Requirement:
Down to the last line, retype the records below exactly and skip the pictures.

+ + + + +

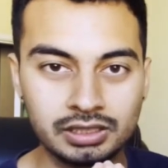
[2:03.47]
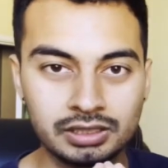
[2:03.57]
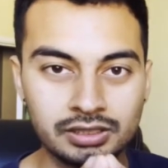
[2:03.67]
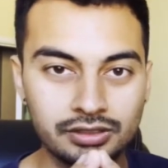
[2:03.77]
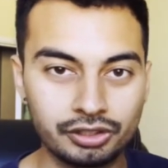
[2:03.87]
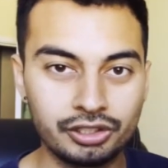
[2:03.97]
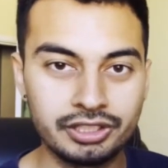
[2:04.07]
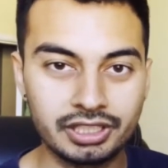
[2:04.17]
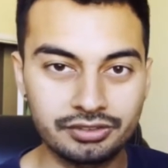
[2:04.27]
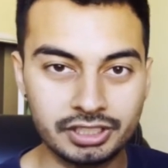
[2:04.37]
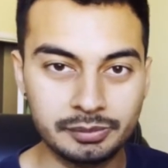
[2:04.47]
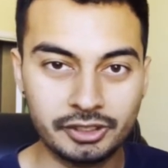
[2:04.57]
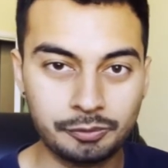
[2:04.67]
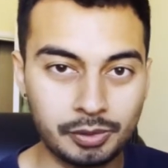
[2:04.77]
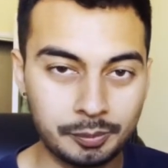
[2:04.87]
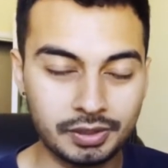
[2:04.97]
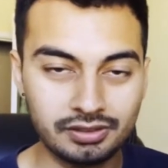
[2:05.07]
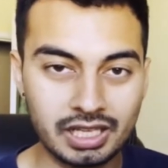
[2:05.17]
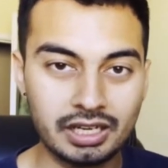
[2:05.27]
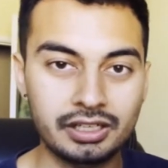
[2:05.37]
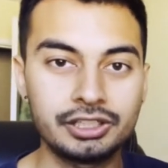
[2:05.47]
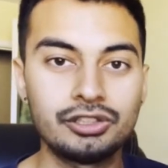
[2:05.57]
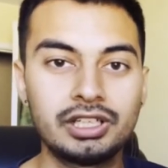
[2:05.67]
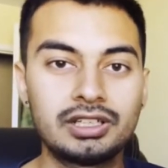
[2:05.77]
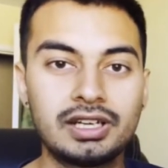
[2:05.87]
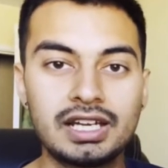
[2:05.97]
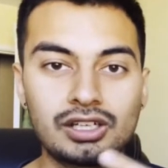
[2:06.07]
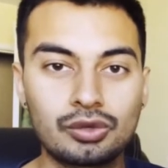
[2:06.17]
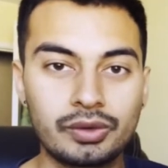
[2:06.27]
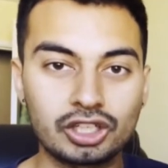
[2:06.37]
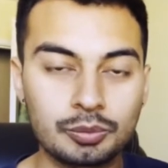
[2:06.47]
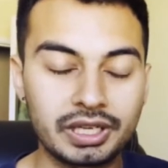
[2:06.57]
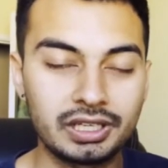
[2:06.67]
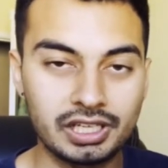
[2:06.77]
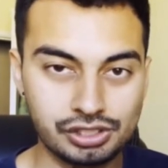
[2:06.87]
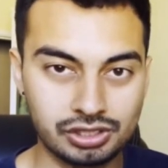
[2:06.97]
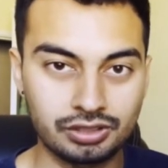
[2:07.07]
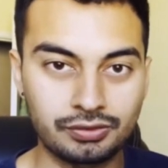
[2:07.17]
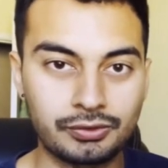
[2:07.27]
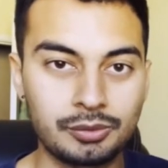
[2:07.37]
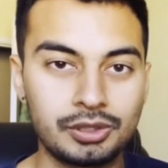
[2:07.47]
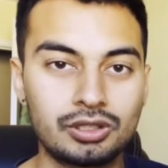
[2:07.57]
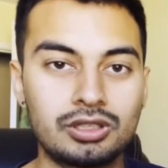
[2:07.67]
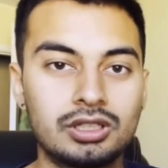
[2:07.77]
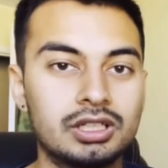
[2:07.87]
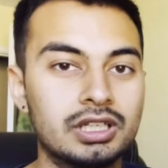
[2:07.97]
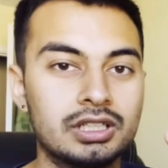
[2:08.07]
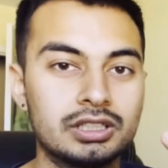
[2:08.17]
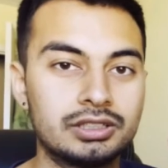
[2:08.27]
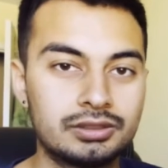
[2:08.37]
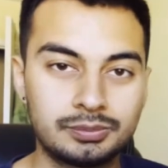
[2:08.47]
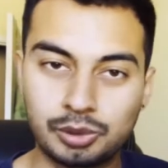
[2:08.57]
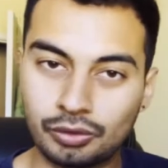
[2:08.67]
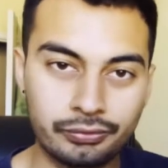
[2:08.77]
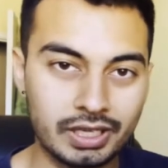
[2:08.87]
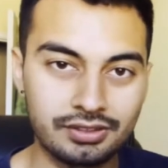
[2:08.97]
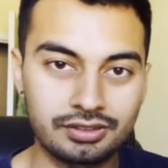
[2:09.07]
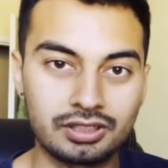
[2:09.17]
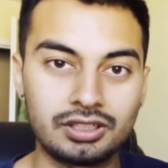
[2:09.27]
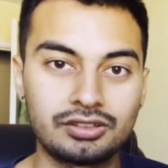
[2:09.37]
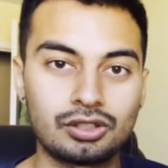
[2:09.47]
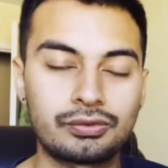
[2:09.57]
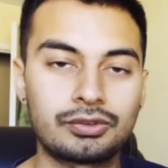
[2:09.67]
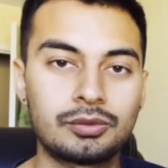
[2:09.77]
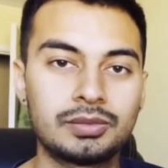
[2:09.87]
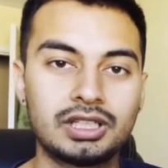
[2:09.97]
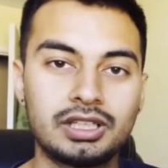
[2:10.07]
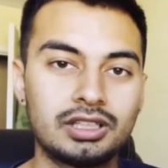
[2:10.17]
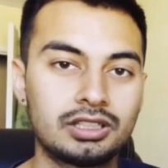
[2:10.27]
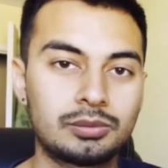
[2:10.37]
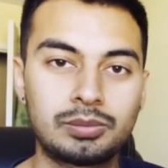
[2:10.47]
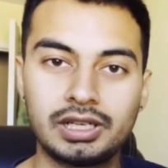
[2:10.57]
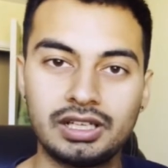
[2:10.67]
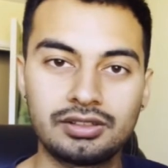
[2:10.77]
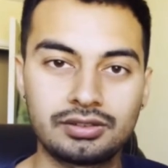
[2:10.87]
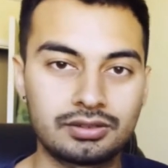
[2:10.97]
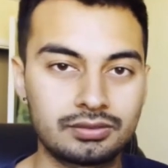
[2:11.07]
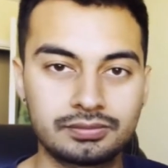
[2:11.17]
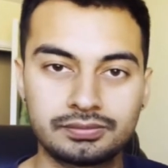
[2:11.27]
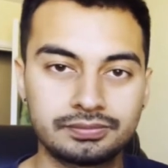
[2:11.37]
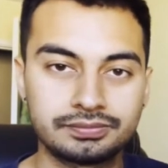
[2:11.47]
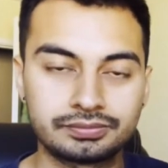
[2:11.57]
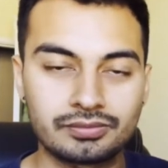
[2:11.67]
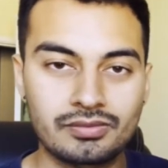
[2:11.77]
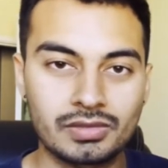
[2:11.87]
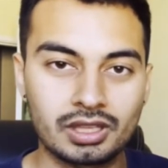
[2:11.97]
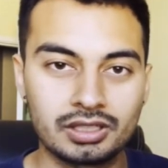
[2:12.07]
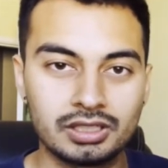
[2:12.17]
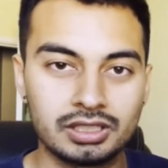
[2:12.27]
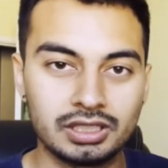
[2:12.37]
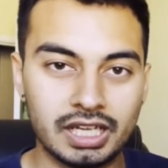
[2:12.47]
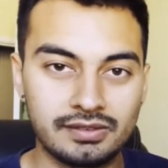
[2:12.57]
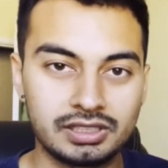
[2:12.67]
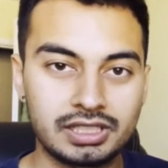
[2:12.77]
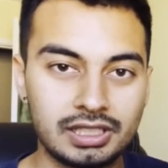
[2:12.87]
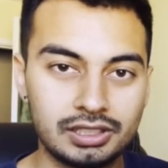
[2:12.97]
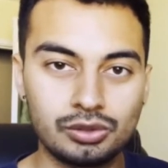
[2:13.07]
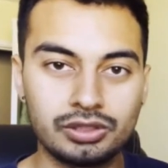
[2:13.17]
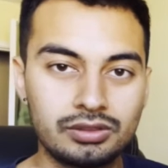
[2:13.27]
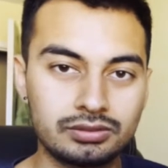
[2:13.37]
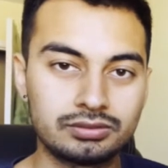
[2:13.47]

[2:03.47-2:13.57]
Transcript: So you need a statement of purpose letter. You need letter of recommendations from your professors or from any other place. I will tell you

+ + + + +

Task answer:
[2:03.47]
[2:03.57]
[2:03.67]
[2:03.77]
[2:03.87]
[2:03.97]
[2:04.07]
[2:04.17]
[2:04.27]
[2:04.37]
[2:04.47]
[2:04.57]
[2:04.67]
[2:04.77]
[2:04.87]
[2:04.97]
[2:05.07]
[2:05.17]
[2:05.27]
[2:05.37]
[2:05.47]
[2:05.57]
[2:05.67]
[2:05.77]
[2:05.87]
[2:05.97]
[2:06.07]
[2:06.17]
[2:06.27]
[2:06.37]
[2:06.47]
[2:06.57]
[2:06.67]
[2:06.77]
[2:06.87]
[2:06.97]
[2:07.07]
[2:07.17]
[2:07.27]
[2:07.37]
[2:07.47]
[2:07.57]
[2:07.67]
[2:07.77]
[2:07.87]
[2:07.97]
[2:08.07]
[2:08.17]
[2:08.27]
[2:08.37]
[2:08.47]
[2:08.57]
[2:08.67]
[2:08.77]
[2:08.87]
[2:08.97]
[2:09.07]
[2:09.17]
[2:09.27]
[2:09.37]
[2:09.47]
[2:09.57]
[2:09.67]
[2:09.77]
[2:09.87]
[2:09.97]
[2:10.07]
[2:10.17]
[2:10.27]
[2:10.37]
[2:10.47]
[2:10.57]
[2:10.67]
[2:10.77]
[2:10.87]
[2:10.97]
[2:11.07]
[2:11.17]
[2:11.27]
[2:11.37]
[2:11.47]
[2:11.57]
[2:11.67]
[2:11.77]
[2:11.87]
[2:11.97]
[2:12.07]
[2:12.17]
[2:12.27]
[2:12.37]
[2:12.47]
[2:12.57]
[2:12.67]
[2:12.77]
[2:12.87]
[2:12.97]
[2:13.07]
[2:13.17]
[2:13.27]
[2:13.37]
[2:13.47]

[2:03.47-2:13.57]
Transcript: So you need a statement of purpose letter. You need letter of recommendations from your professors or from any other place. I will tell you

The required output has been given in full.